**MATERIAL SHOWN:**
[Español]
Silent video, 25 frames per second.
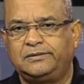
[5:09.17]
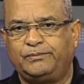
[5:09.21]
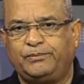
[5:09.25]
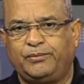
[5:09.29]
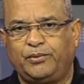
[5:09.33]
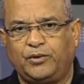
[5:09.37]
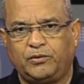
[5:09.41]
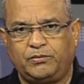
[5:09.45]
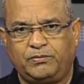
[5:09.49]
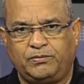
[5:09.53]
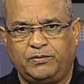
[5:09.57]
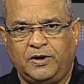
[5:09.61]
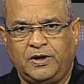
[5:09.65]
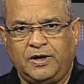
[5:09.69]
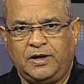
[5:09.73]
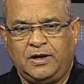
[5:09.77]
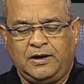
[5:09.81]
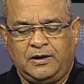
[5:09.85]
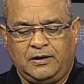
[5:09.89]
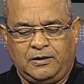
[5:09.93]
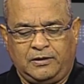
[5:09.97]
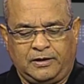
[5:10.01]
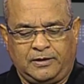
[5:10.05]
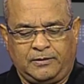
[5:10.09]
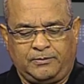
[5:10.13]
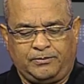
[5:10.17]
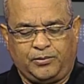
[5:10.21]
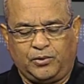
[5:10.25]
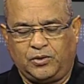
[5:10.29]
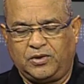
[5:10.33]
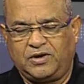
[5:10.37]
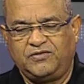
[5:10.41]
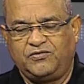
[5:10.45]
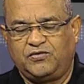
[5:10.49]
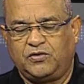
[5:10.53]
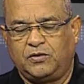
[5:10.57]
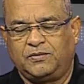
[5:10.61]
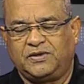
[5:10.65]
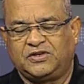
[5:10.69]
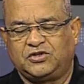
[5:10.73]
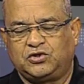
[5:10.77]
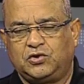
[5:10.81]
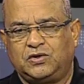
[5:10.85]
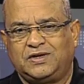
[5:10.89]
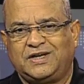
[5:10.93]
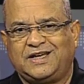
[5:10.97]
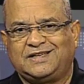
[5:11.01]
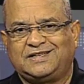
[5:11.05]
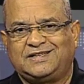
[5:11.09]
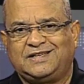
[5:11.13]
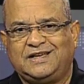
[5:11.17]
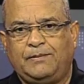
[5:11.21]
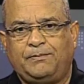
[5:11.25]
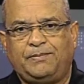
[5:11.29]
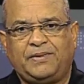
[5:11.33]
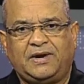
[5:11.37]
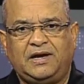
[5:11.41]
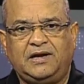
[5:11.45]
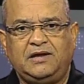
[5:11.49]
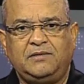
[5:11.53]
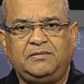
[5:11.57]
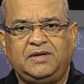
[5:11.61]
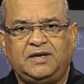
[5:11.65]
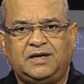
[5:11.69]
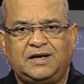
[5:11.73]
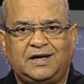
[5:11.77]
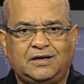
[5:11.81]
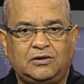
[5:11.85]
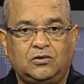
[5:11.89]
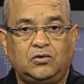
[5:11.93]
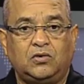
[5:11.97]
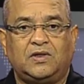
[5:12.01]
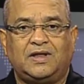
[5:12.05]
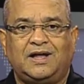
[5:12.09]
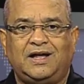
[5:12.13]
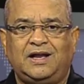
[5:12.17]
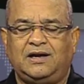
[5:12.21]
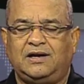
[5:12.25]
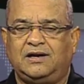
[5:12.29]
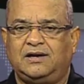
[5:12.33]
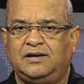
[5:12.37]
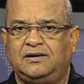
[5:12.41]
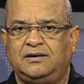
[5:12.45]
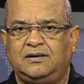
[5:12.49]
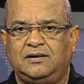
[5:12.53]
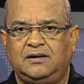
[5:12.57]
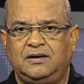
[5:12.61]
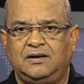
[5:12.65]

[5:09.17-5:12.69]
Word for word: Por, eh, información que sea preliminar, no darla.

**AIM OF THE TASK:**
An exact reproduction of the data is needed, with no pictures included.

**ANSWER SPACE:**
[Español]
Silent video, 25 frames per second.
[5:09.17]
[5:09.21]
[5:09.25]
[5:09.29]
[5:09.33]
[5:09.37]
[5:09.41]
[5:09.45]
[5:09.49]
[5:09.53]
[5:09.57]
[5:09.61]
[5:09.65]
[5:09.69]
[5:09.73]
[5:09.77]
[5:09.81]
[5:09.85]
[5:09.89]
[5:09.93]
[5:09.97]
[5:10.01]
[5:10.05]
[5:10.09]
[5:10.13]
[5:10.17]
[5:10.21]
[5:10.25]
[5:10.29]
[5:10.33]
[5:10.37]
[5:10.41]
[5:10.45]
[5:10.49]
[5:10.53]
[5:10.57]
[5:10.61]
[5:10.65]
[5:10.69]
[5:10.73]
[5:10.77]
[5:10.81]
[5:10.85]
[5:10.89]
[5:10.93]
[5:10.97]
[5:11.01]
[5:11.05]
[5:11.09]
[5:11.13]
[5:11.17]
[5:11.21]
[5:11.25]
[5:11.29]
[5:11.33]
[5:11.37]
[5:11.41]
[5:11.45]
[5:11.49]
[5:11.53]
[5:11.57]
[5:11.61]
[5:11.65]
[5:11.69]
[5:11.73]
[5:11.77]
[5:11.81]
[5:11.85]
[5:11.89]
[5:11.93]
[5:11.97]
[5:12.01]
[5:12.05]
[5:12.09]
[5:12.13]
[5:12.17]
[5:12.21]
[5:12.25]
[5:12.29]
[5:12.33]
[5:12.37]
[5:12.41]
[5:12.45]
[5:12.49]
[5:12.53]
[5:12.57]
[5:12.61]
[5:12.65]

[5:09.17-5:12.69]
Word for word: Por, eh, información que sea preliminar, no darla.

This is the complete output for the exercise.